Генка вернулся в землянку повеселевший, снял шапку, выгреб из-за воротника рубахи — полушубка он не надевал — пригоршню подтаявшего снега, мотнул головой:
— Метет...
— Ну проходи к столу, — позвал Спиридон. — Ты из какой деревни?
— Густые Сосны наша деревня. Верст не знаю сколько отсюда. Но, однако, не меньше шестидесяти. Я заплутался в тайге. Соболь увел... Надо выбираться побыстрее, батька ждет. Наши зверовщики так далеко не ходят. Приискатели, слышал, раньше забирались, а теперь и они бросили...
— Чего же? — поинтересовался Василий. — Может, еще чайку выпьешь?
— Побалуюсь, — Генка, совсем освоясь, протянул пустую кружку. — А потому не ходят, что место здесь проклятое.
Василий испуганно перекрестился.
— Ты чего брешешь, паря?
— А и не брешу.
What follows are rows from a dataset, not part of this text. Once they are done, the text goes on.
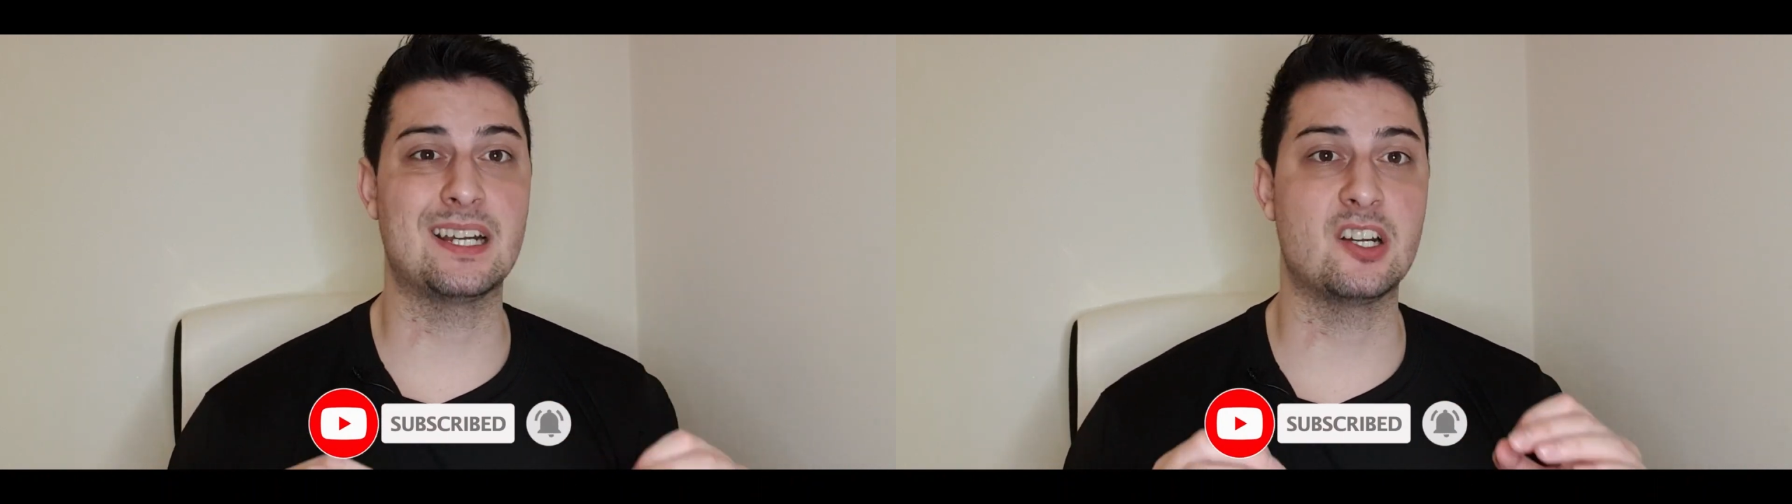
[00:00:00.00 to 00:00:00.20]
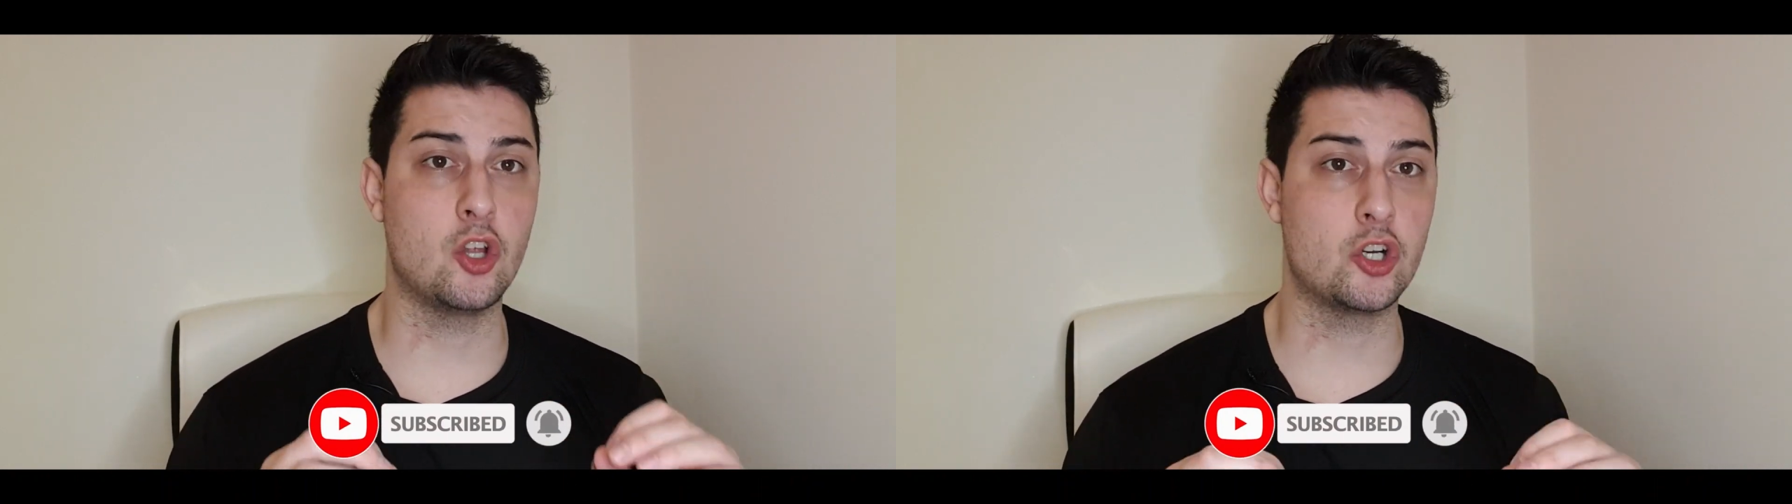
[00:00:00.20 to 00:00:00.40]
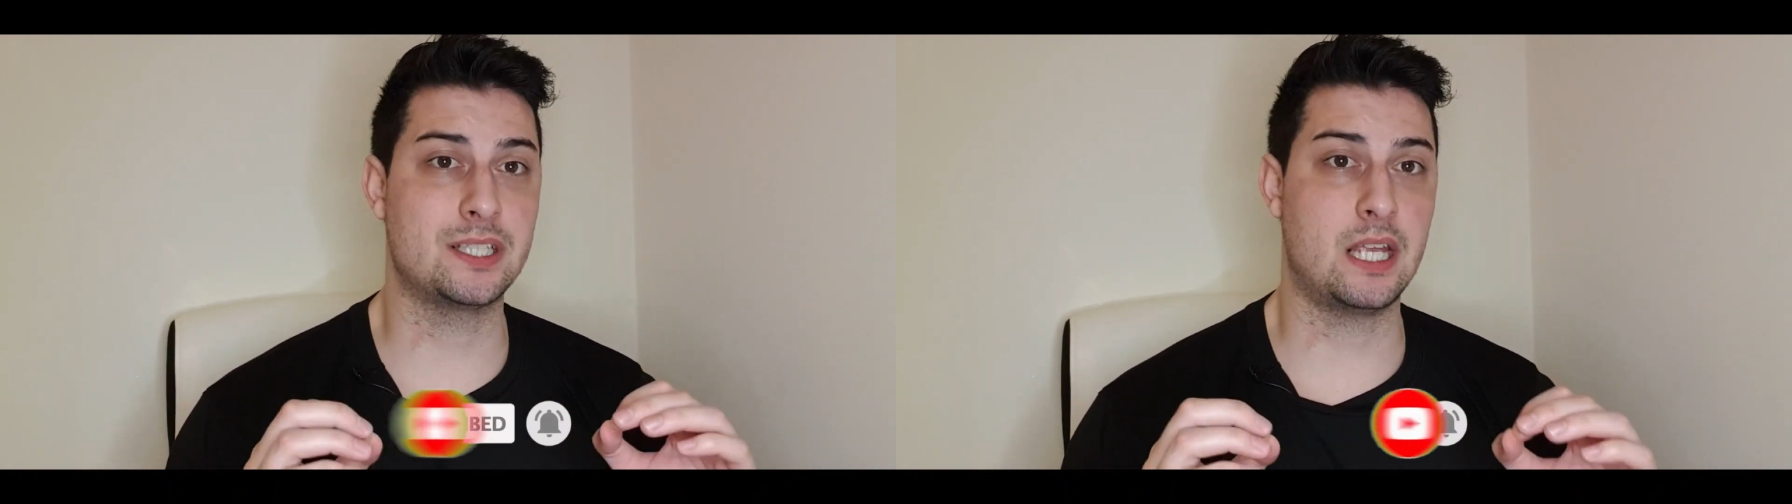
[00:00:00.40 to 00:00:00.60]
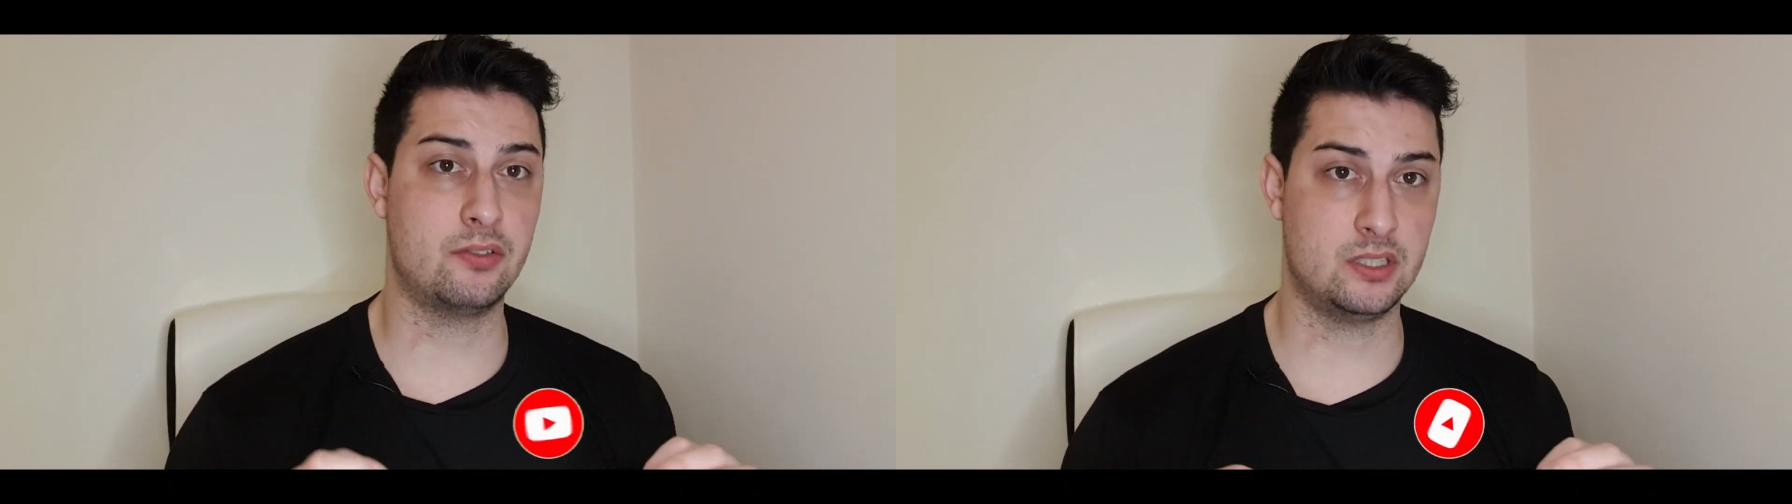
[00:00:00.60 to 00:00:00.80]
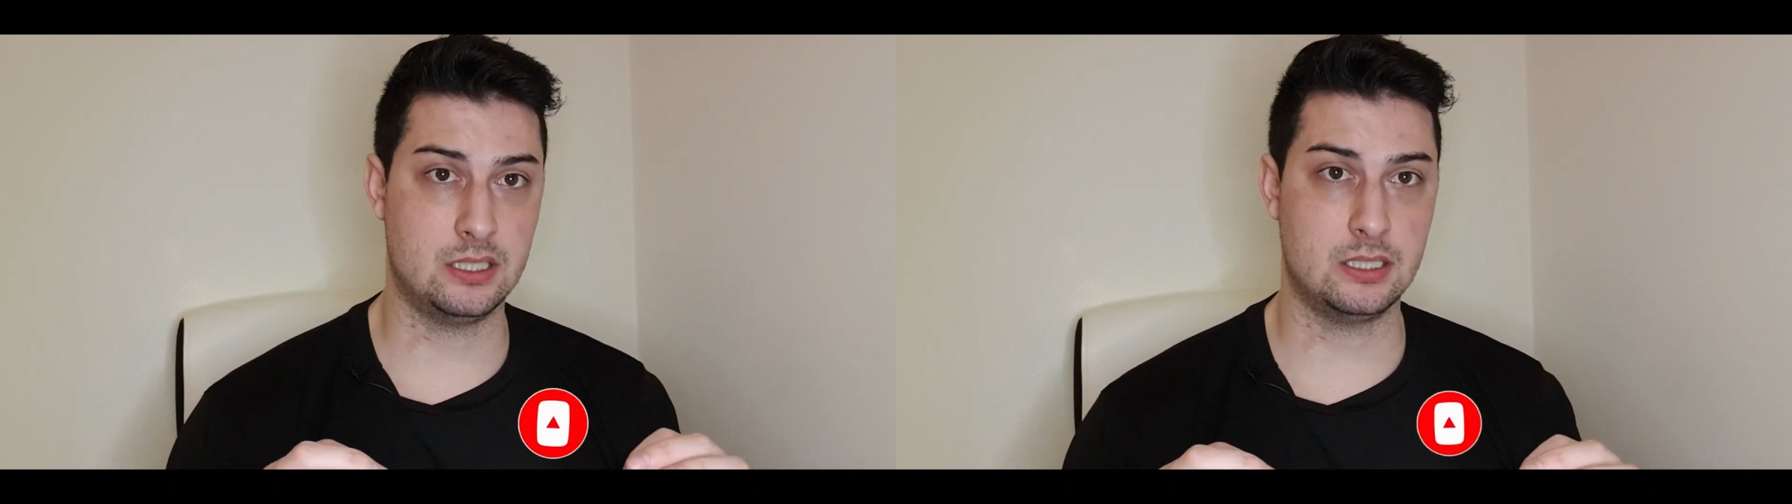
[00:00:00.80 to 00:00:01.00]
caloric
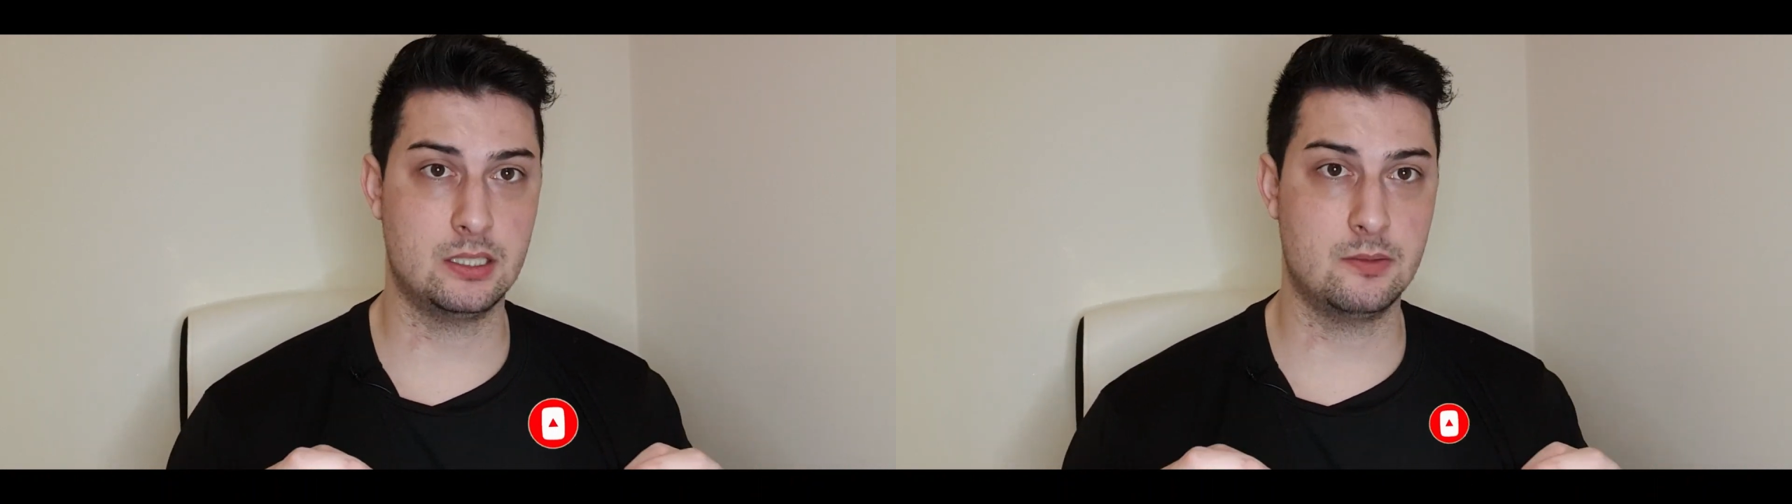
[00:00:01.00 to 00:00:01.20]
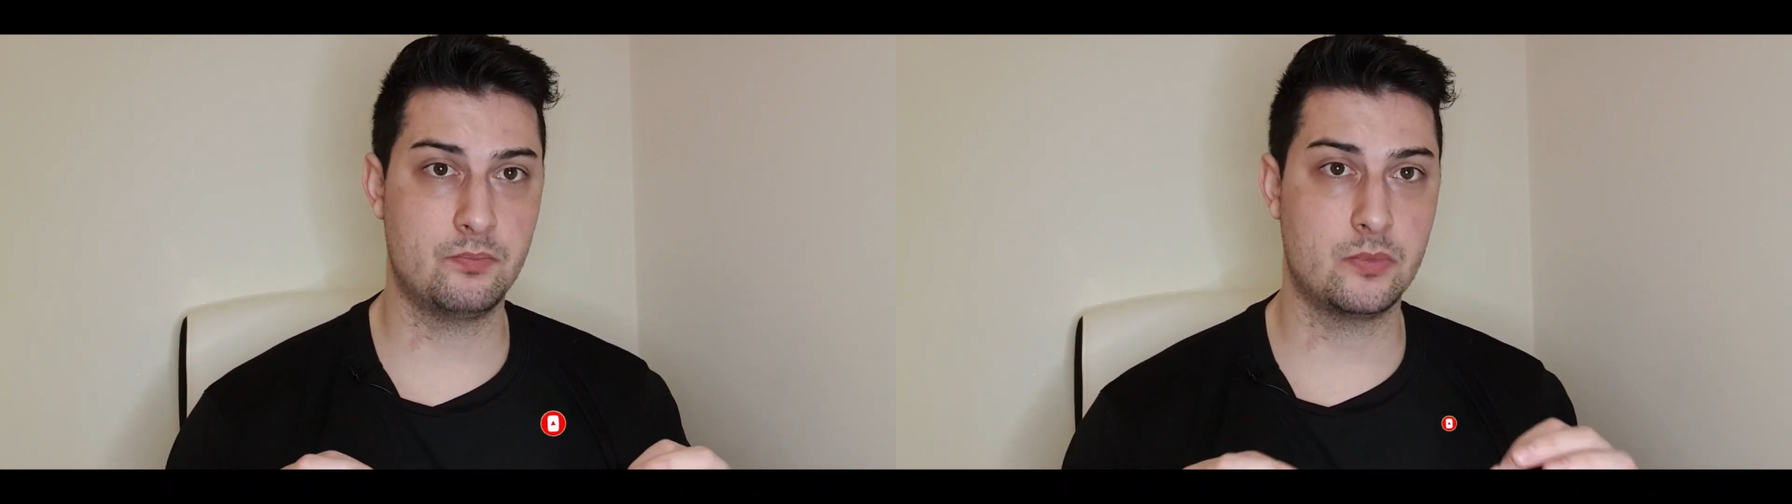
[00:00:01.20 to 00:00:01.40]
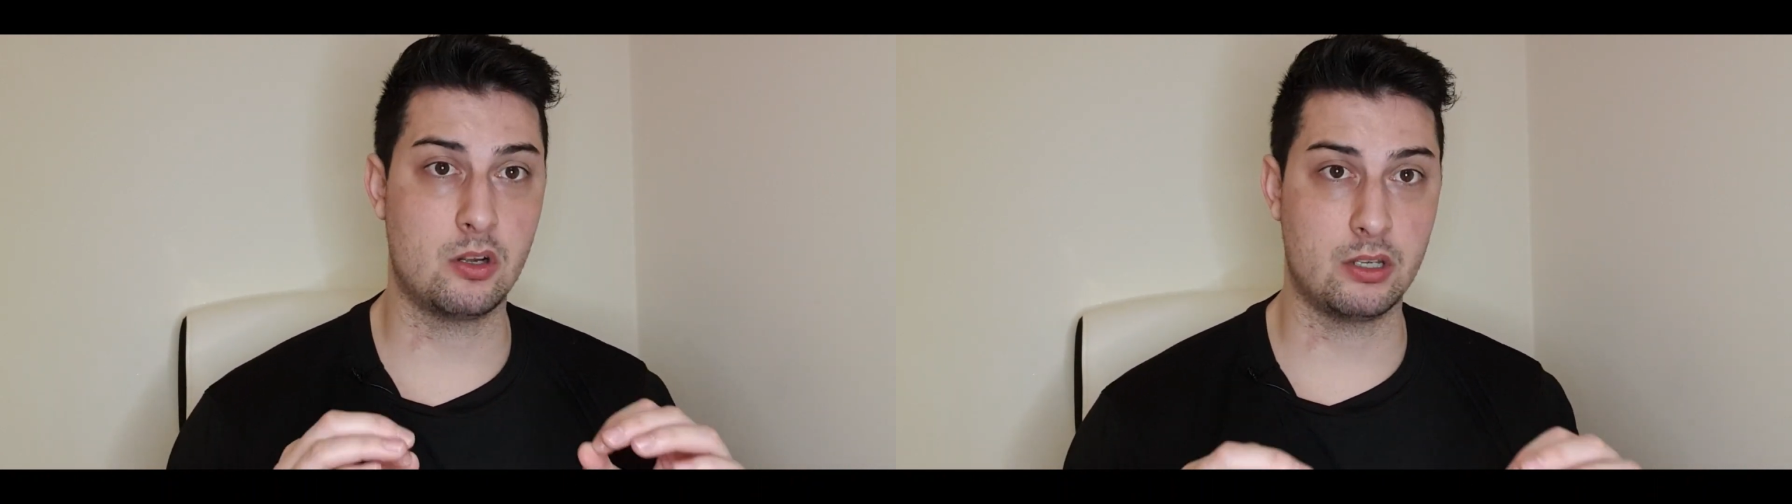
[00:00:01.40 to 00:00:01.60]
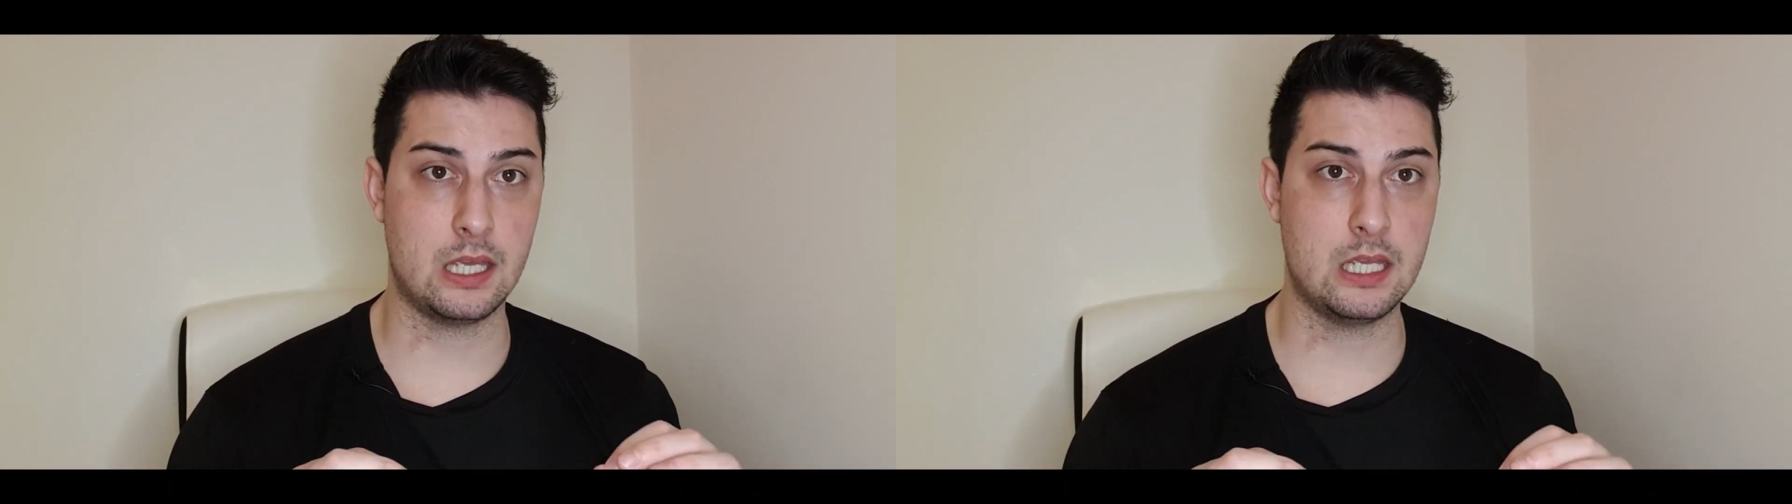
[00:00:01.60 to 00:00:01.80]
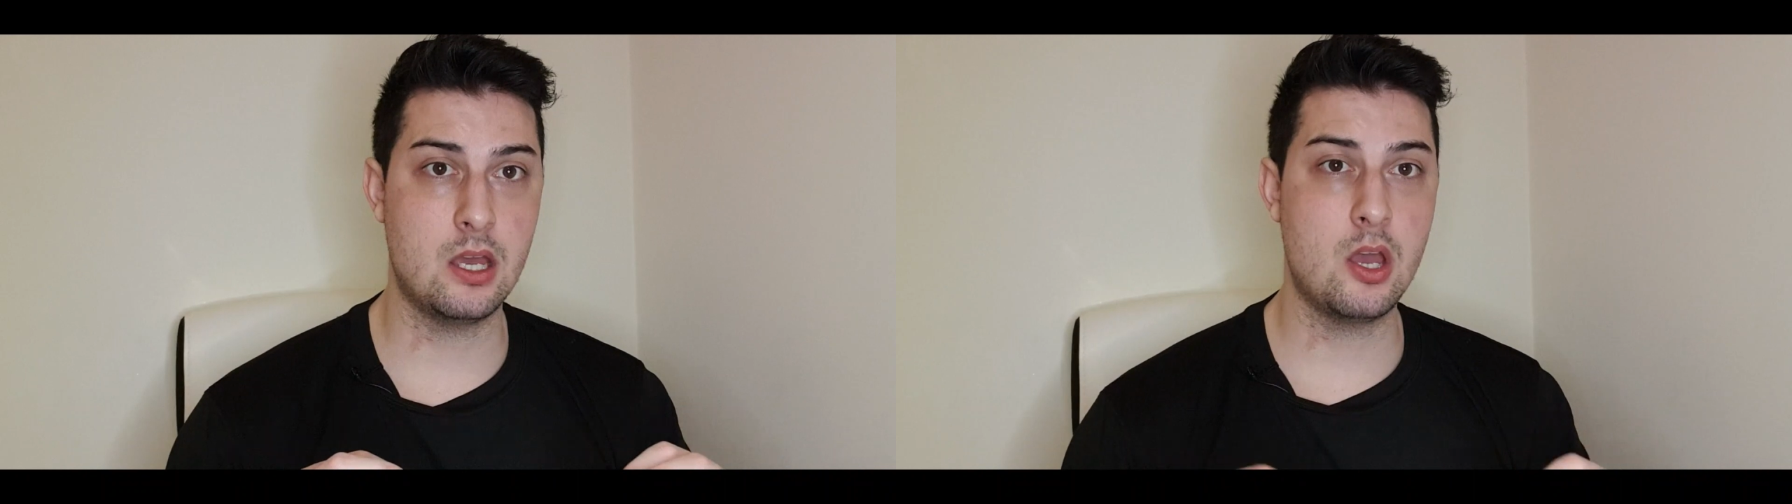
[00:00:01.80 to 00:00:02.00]
deficit, okay?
У нас про то все знают. — Он понизил голос, глаза стали круглыми: — Где-то здесь, говорят, находится Никишкина падь...
— Ишь ты, — насторожился Спиридон. — Никишкина... Пошто такое название?
— Во, это самое проклятущее место и есть, — оживился Генка. — Где-то в здешних краях оно, а где — никто не знает.
— Расскажи толком.
— Не след бы ночным-то делом.
— А ты не пужай. Не напущай туману.
— Ну, как знаете, — сдался Генка. — В общем, деревня наша стоит на берегу озера. Народ всякий, хлеборобы, а кто и рыбачит, кто охотничает, есть и такие, что в копачах ходят, в приискателях. Золото ищут, которого не потеряли. Один — Никишка вовсе заядлый был. Хилый, старикашка, поглядеть не на что. А фартовый... Хоть и старый, и золота дивно добывал, а все — Никишка. Уважения к нему у народа не было. Почему так, не знаю. Вот, значит, вылез один раз Никишка из тайги, золотишко у него в кармане играет. Он, известно, к шинкарке. А у шинка на приступочке сидит какой-то бродяга. Насупился, глаза под бровями прячет! Увидел нашего Никишку и говорит: «Купи мне водки, старатель». А Никишке — что! «Пойдем, говорит, куплю. Мы народ щедрый». Выпили они, значит. Бродяга и говорит: «Ты для меня денег не жалей. Они откупятся». Две недели, а то и больше пили. Деньги все кончили. Тогда бродяга и говорит Никишке: «Пойдем, покажу я тебе то место».